**** Provided records
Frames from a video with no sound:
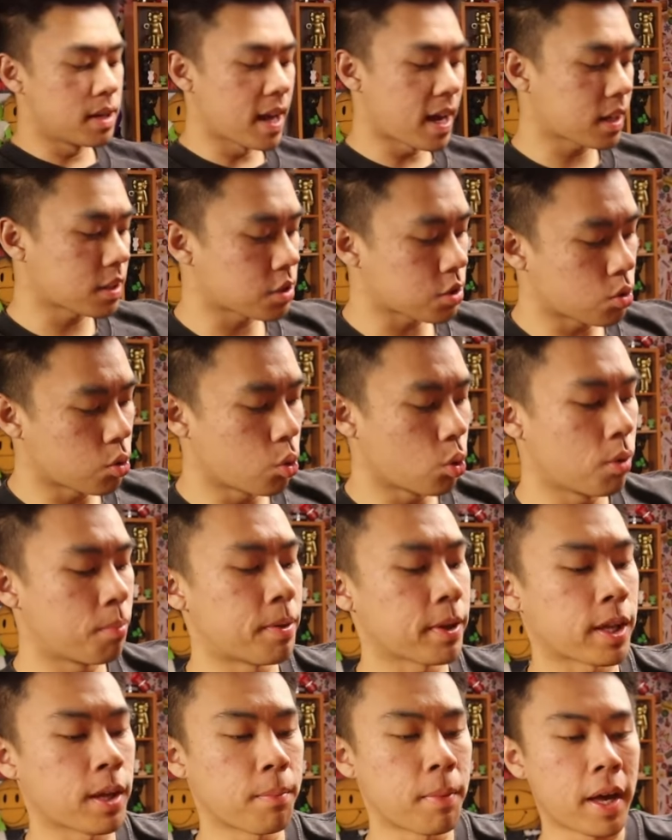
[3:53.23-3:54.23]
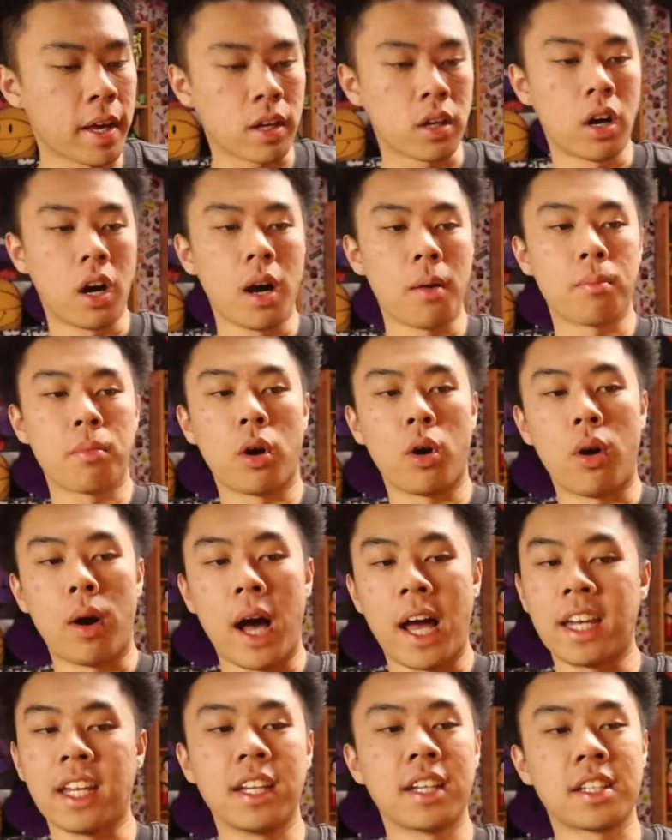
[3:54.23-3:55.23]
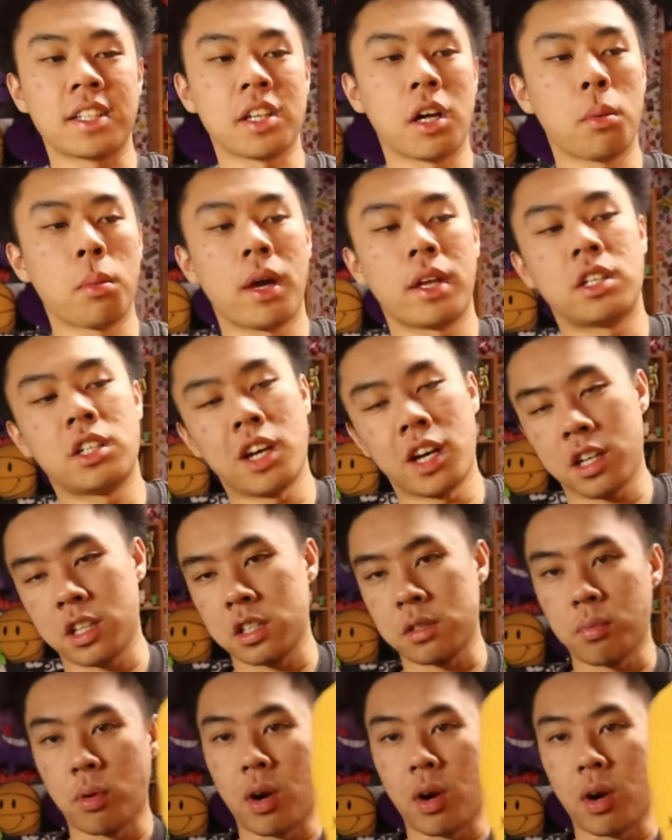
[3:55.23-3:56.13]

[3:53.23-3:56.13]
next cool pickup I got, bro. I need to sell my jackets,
********
Output each line of the records exactly. Any picture is skipped.

Solution to this problem |
Frames from a video with no sound:
[3:53.23-3:54.23]
[3:54.23-3:55.23]
[3:55.23-3:56.13]

[3:53.23-3:56.13]
next cool pickup I got, bro. I need to sell my jackets,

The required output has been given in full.